# EXERCISE OBJECTIVE:
The entries should be written out again exactly as they read.

# SUPPLIED RECORDS:
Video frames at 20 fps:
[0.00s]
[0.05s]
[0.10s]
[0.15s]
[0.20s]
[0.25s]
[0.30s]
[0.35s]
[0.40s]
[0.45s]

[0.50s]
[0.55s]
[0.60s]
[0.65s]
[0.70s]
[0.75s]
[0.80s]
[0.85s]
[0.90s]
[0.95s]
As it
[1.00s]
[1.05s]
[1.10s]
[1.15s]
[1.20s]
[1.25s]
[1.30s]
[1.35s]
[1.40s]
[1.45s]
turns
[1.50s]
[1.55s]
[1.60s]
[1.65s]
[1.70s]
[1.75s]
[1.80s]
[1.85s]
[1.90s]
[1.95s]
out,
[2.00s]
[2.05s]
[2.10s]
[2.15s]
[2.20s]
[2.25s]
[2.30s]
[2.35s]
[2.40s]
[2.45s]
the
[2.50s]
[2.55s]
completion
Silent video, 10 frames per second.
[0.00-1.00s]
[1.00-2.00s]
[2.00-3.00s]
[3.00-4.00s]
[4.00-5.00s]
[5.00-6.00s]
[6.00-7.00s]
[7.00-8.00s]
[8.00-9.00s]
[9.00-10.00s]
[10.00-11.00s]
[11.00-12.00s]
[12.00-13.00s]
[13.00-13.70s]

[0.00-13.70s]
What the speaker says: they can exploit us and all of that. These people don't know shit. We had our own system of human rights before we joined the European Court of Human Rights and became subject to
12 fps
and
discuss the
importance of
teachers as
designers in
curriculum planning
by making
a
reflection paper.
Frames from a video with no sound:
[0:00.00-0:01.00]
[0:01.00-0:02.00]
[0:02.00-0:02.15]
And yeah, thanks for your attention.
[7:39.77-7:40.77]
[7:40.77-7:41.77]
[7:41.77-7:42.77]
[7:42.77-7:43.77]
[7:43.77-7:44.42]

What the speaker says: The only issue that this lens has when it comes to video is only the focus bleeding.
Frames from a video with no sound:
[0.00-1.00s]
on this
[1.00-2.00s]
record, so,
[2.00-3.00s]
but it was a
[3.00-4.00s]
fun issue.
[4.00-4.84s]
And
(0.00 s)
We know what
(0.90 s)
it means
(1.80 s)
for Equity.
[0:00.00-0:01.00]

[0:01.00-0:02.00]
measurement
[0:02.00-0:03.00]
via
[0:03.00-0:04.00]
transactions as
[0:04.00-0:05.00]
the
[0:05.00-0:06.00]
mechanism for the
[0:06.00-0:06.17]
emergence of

# COMPLETED EXERCISE:
Video frames at 20 fps:
[0.00s]
[0.05s]
[0.10s]
[0.15s]
[0.20s]
[0.25s]
[0.30s]
[0.35s]
[0.40s]
[0.45s]

[0.50s]
[0.55s]
[0.60s]
[0.65s]
[0.70s]
[0.75s]
[0.80s]
[0.85s]
[0.90s]
[0.95s]
As it
[1.00s]
[1.05s]
[1.10s]
[1.15s]
[1.20s]
[1.25s]
[1.30s]
[1.35s]
[1.40s]
[1.45s]
turns
[1.50s]
[1.55s]
[1.60s]
[1.65s]
[1.70s]
[1.75s]
[1.80s]
[1.85s]
[1.90s]
[1.95s]
out,
[2.00s]
[2.05s]
[2.10s]
[2.15s]
[2.20s]
[2.25s]
[2.30s]
[2.35s]
[2.40s]
[2.45s]
the
[2.50s]
[2.55s]
completion
Silent video, 10 frames per second.
[0.00-1.00s]
[1.00-2.00s]
[2.00-3.00s]
[3.00-4.00s]
[4.00-5.00s]
[5.00-6.00s]
[6.00-7.00s]
[7.00-8.00s]
[8.00-9.00s]
[9.00-10.00s]
[10.00-11.00s]
[11.00-12.00s]
[12.00-13.00s]
[13.00-13.70s]

[0.00-13.70s]
What the speaker says: they can exploit us and all of that. These people don't know shit. We had our own system of human rights before we joined the European Court of Human Rights and became subject to
12 fps
and
discuss the
importance of
teachers as
designers in
curriculum planning
by making
a
reflection paper.
Frames from a video with no sound:
[0:00.00-0:01.00]
[0:01.00-0:02.00]
[0:02.00-0:02.15]
And yeah, thanks for your attention.
[7:39.77-7:40.77]
[7:40.77-7:41.77]
[7:41.77-7:42.77]
[7:42.77-7:43.77]
[7:43.77-7:44.42]

What the speaker says: The only issue that this lens has when it comes to video is only the focus bleeding.
Frames from a video with no sound:
[0.00-1.00s]
on this
[1.00-2.00s]
record, so,
[2.00-3.00s]
but it was a
[3.00-4.00s]
fun issue.
[4.00-4.84s]
And
(0.00 s)
We know what
(0.90 s)
it means
(1.80 s)
for Equity.
[0:00.00-0:01.00]

[0:01.00-0:02.00]
measurement
[0:02.00-0:03.00]
via
[0:03.00-0:04.00]
transactions as
[0:04.00-0:05.00]
the
[0:05.00-0:06.00]
mechanism for the
[0:06.00-0:06.17]
emergence of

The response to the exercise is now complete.